Brief – Print the data exactly. Omit the pictures.

___

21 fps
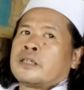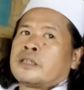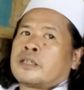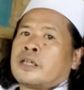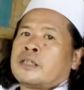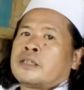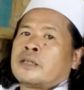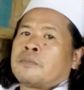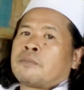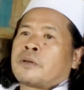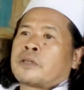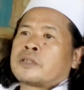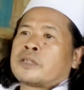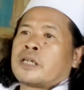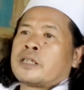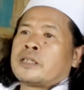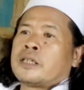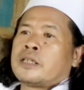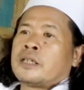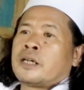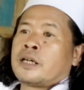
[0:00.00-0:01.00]
kita hanya
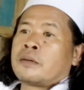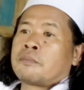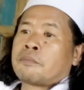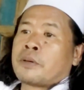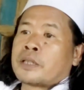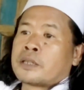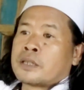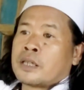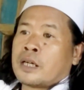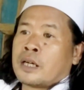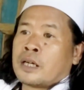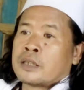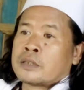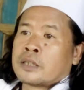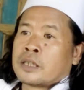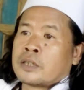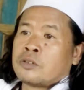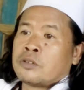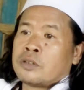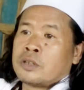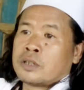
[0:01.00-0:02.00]
percaya dengan empat
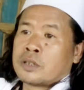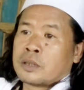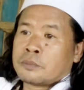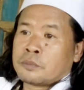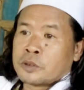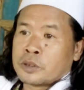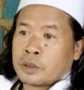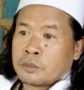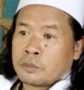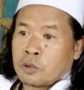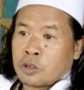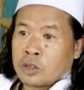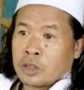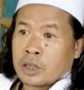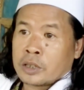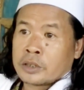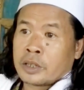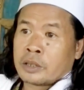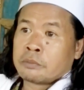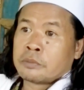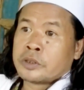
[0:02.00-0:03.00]
hal satu kita punya
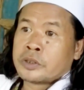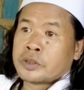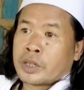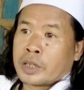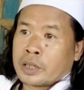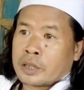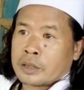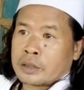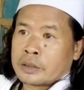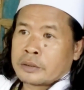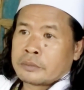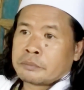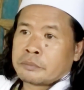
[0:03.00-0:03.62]
modal yang besar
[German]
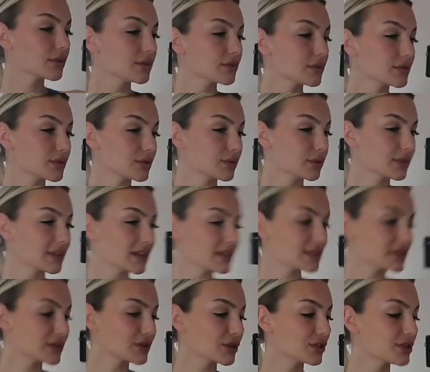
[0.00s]
So, das
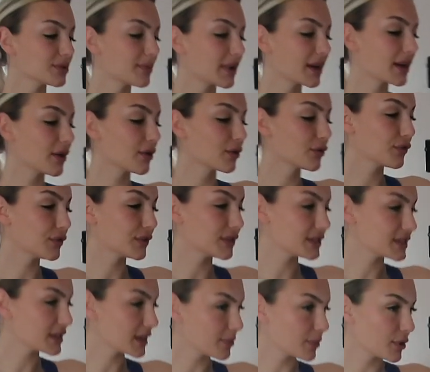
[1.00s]
ist heute mein Outfit.
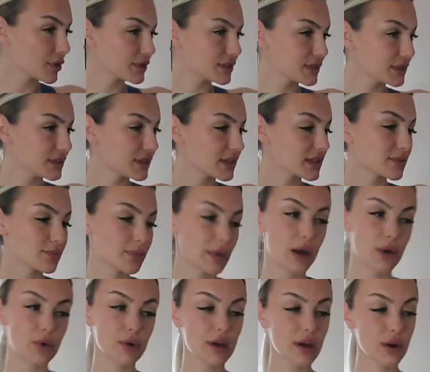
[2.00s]
Ich habe heute das
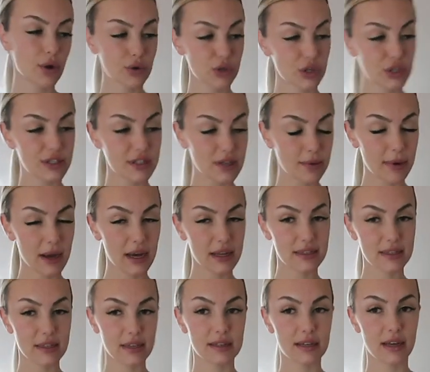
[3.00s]
blaue Oceans
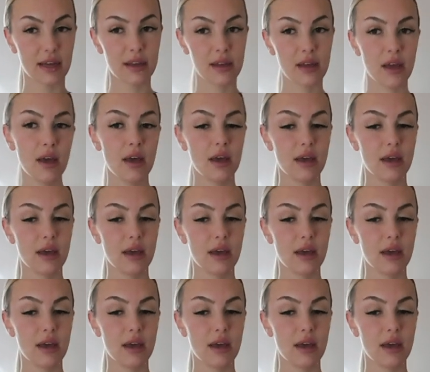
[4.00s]
Apart Set an.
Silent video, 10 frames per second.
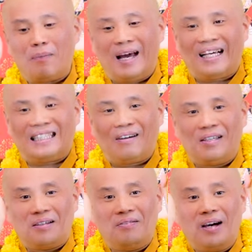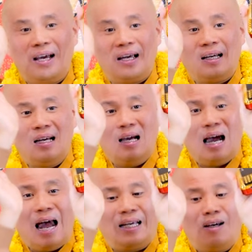bèn sao cái chữ V,
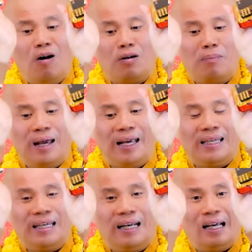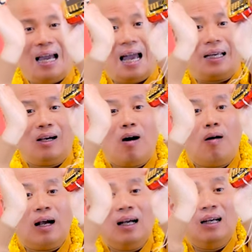hai cái gót nó bè như vậy nè, hai cái gót á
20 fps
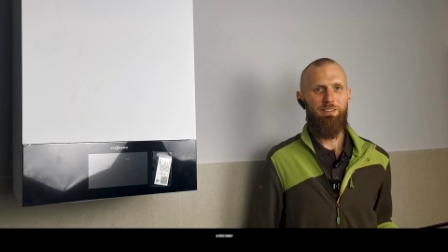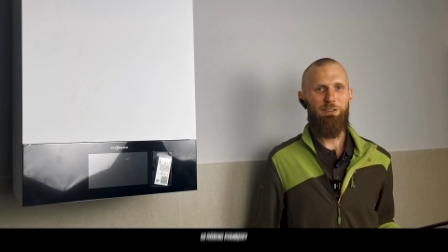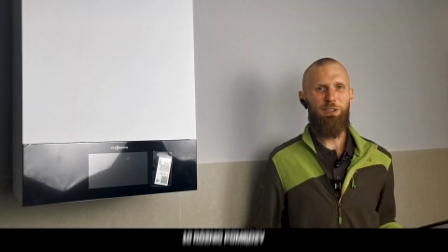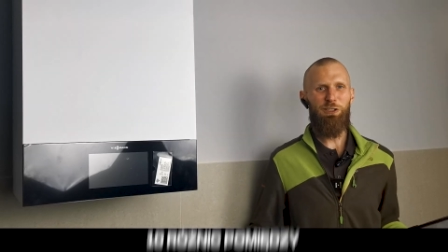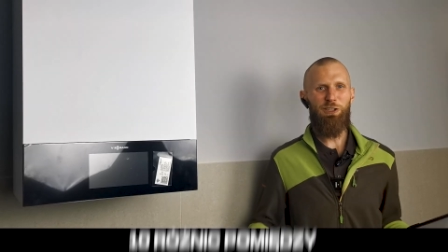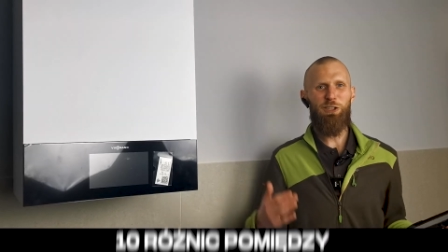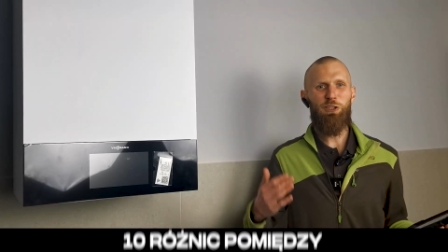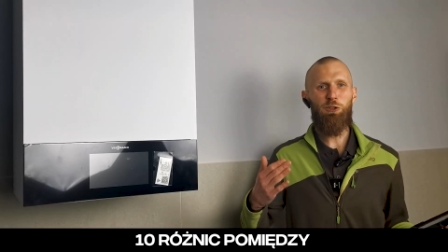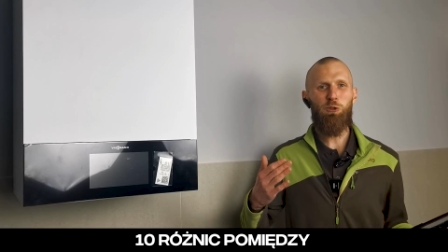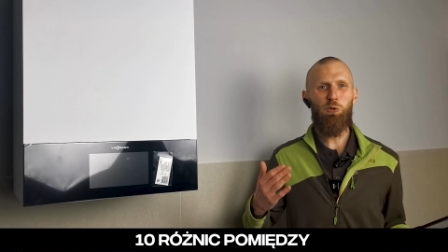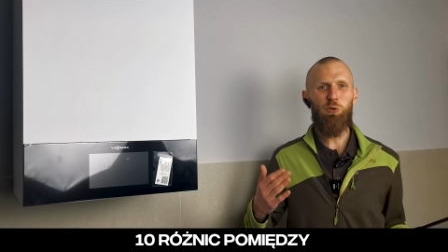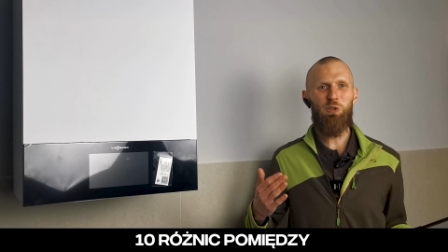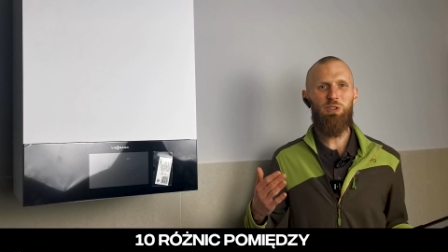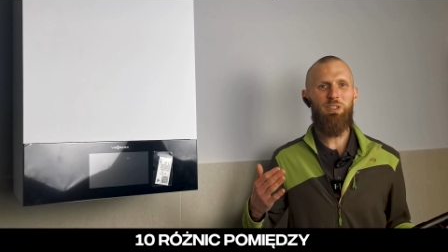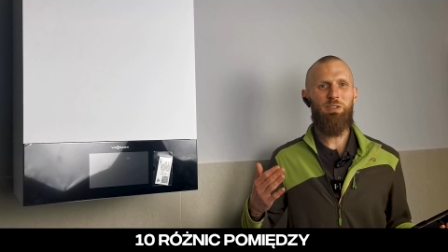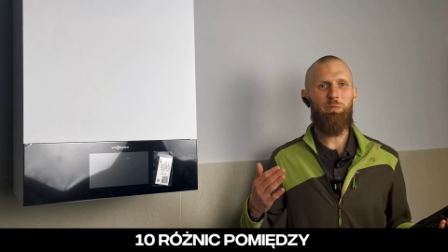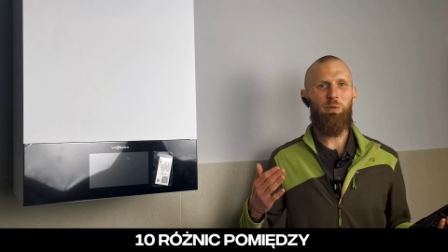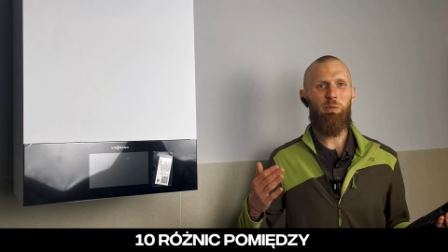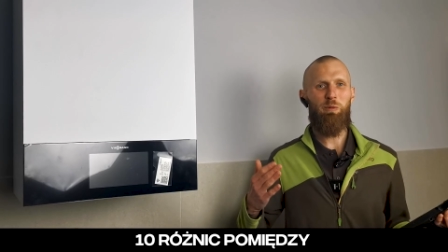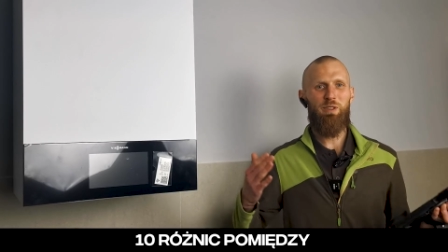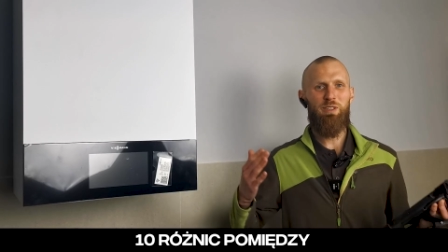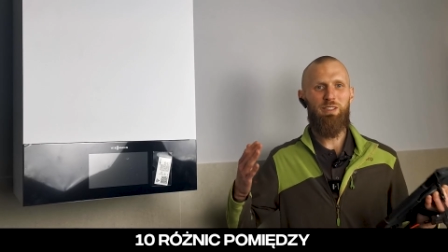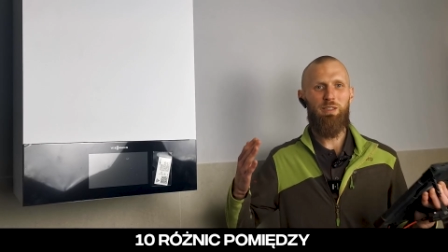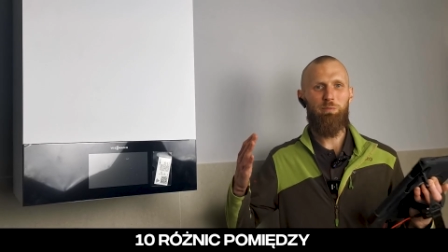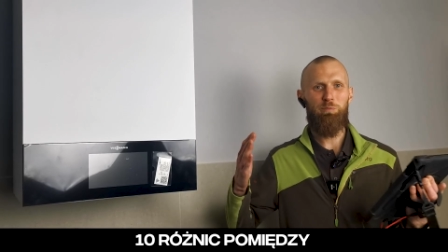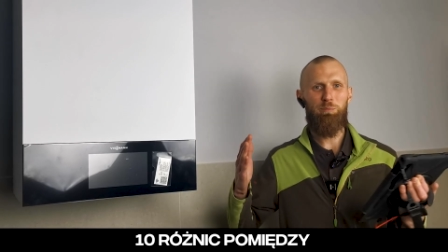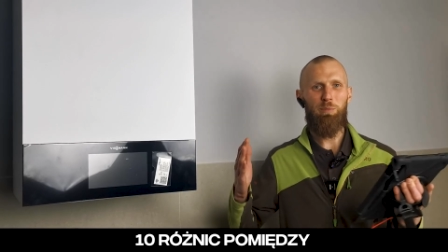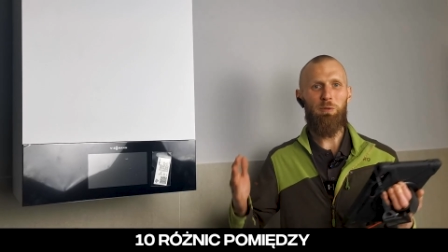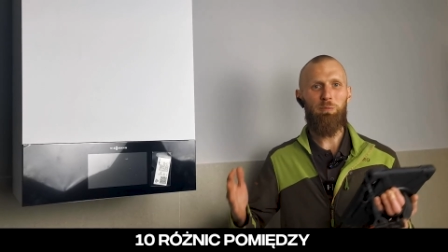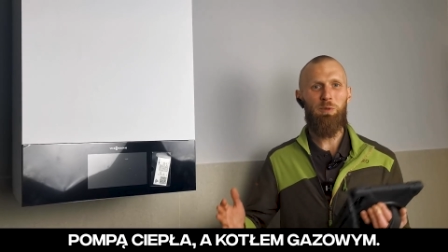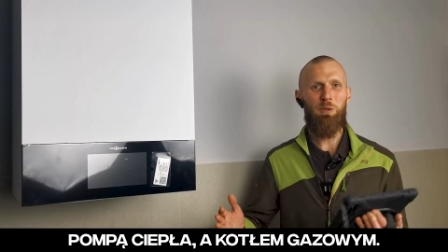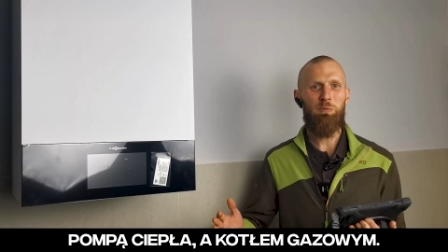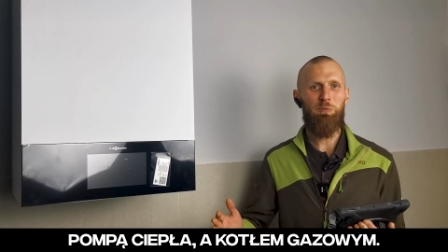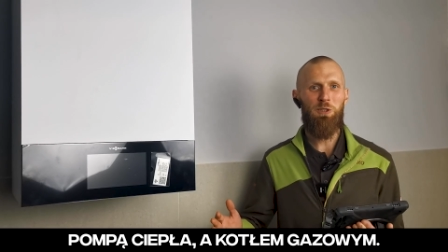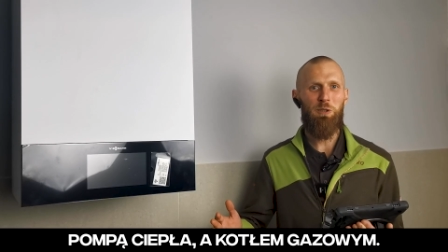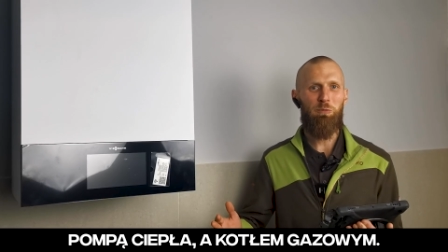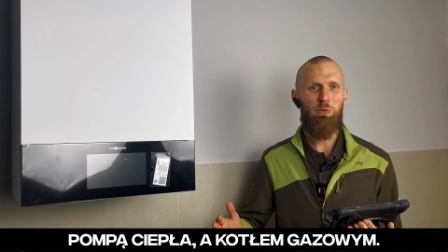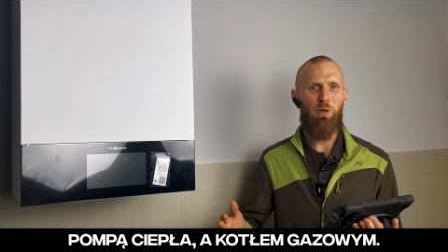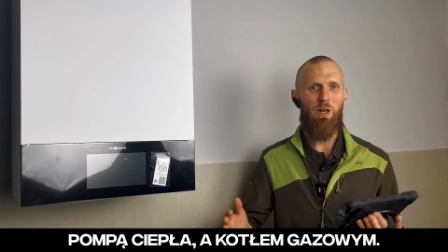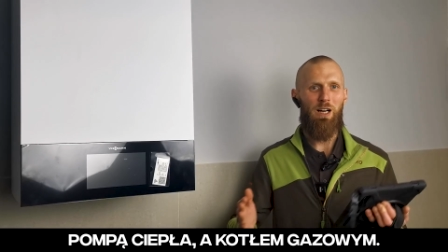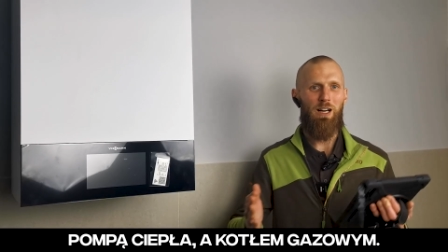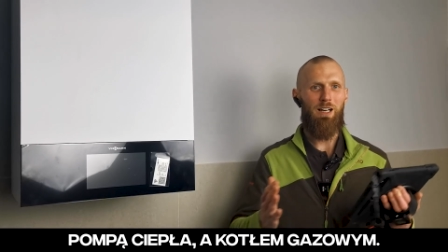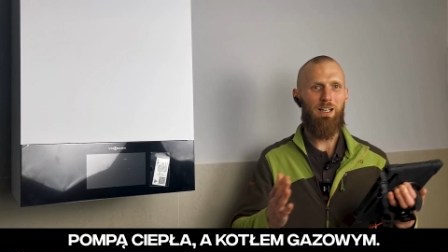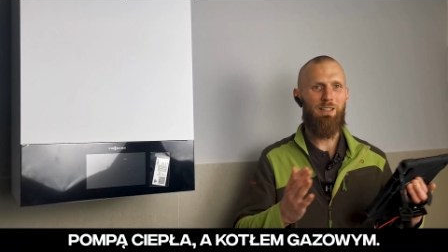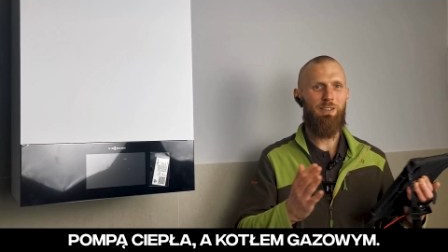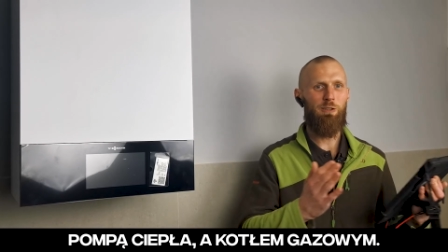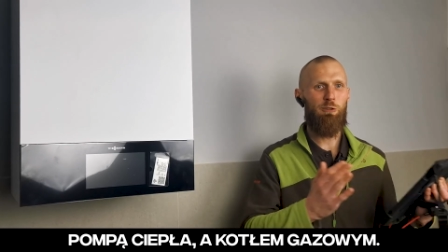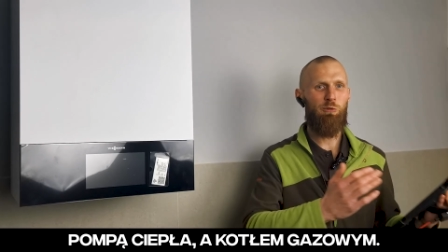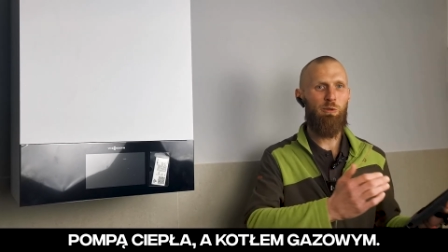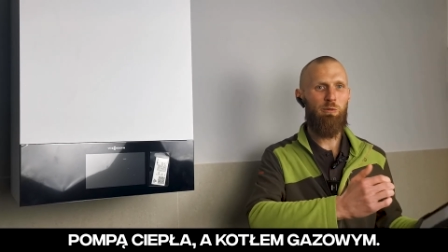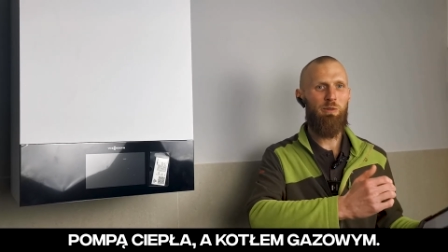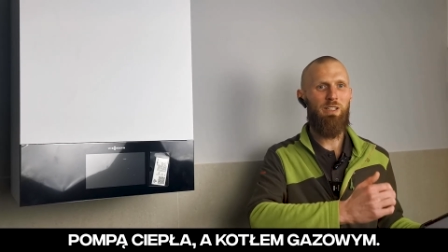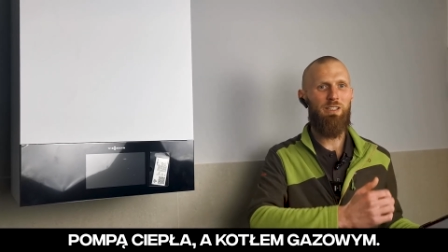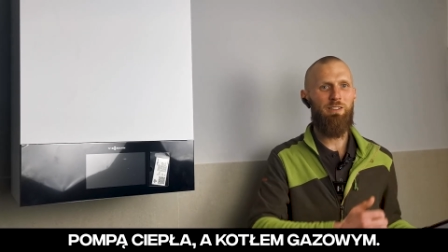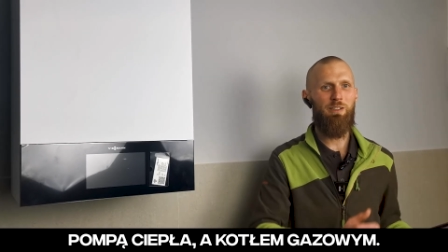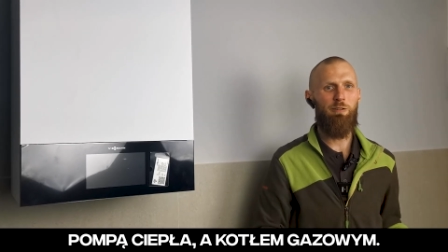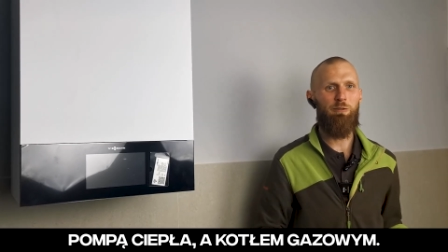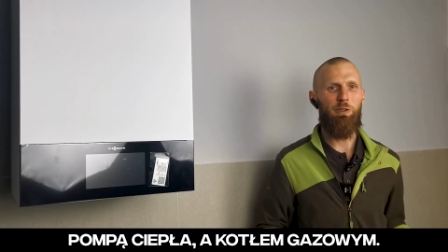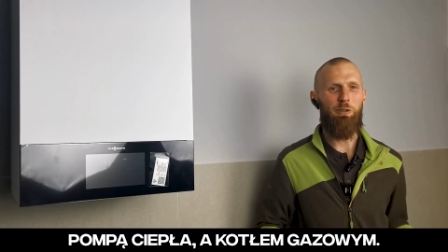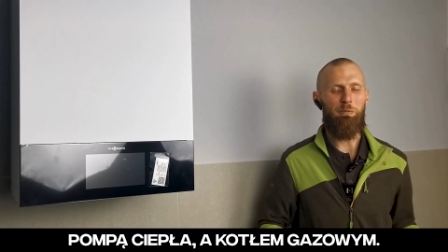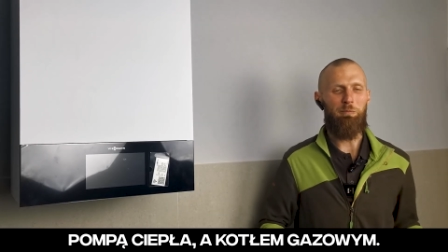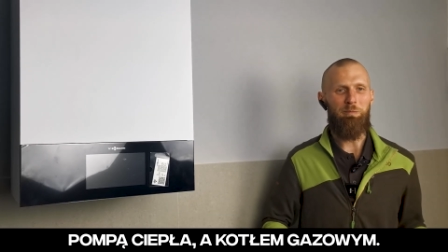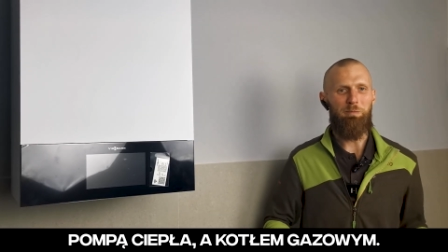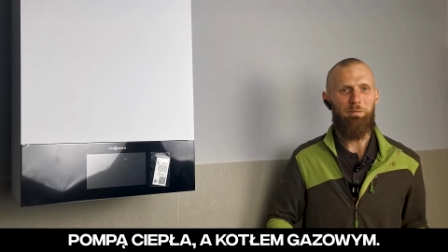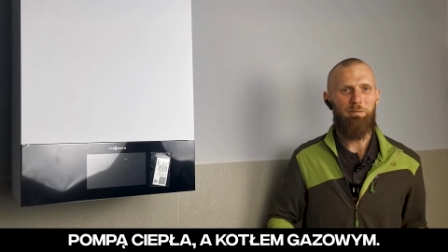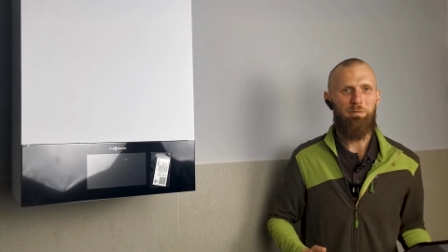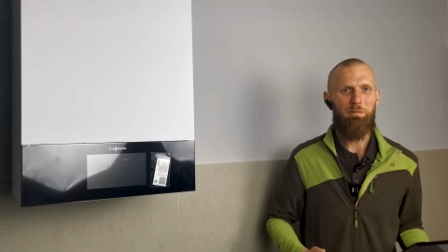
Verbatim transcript: 10 różnic pomiędzy pompą ciepła a kotłem gazowym.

___

Answer space –
21 fps
[0:00.00-0:01.00]
kita hanya
[0:01.00-0:02.00]
percaya dengan empat
[0:02.00-0:03.00]
hal satu kita punya
[0:03.00-0:03.62]
modal yang besar
[German]
[0.00s]
So, das
[1.00s]
ist heute mein Outfit.
[2.00s]
Ich habe heute das
[3.00s]
blaue Oceans
[4.00s]
Apart Set an.
Silent video, 10 frames per second.
bèn sao cái chữ V,
hai cái gót nó bè như vậy nè, hai cái gót á
20 fps
Verbatim transcript: 10 różnic pomiędzy pompą ciepła a kotłem gazowym.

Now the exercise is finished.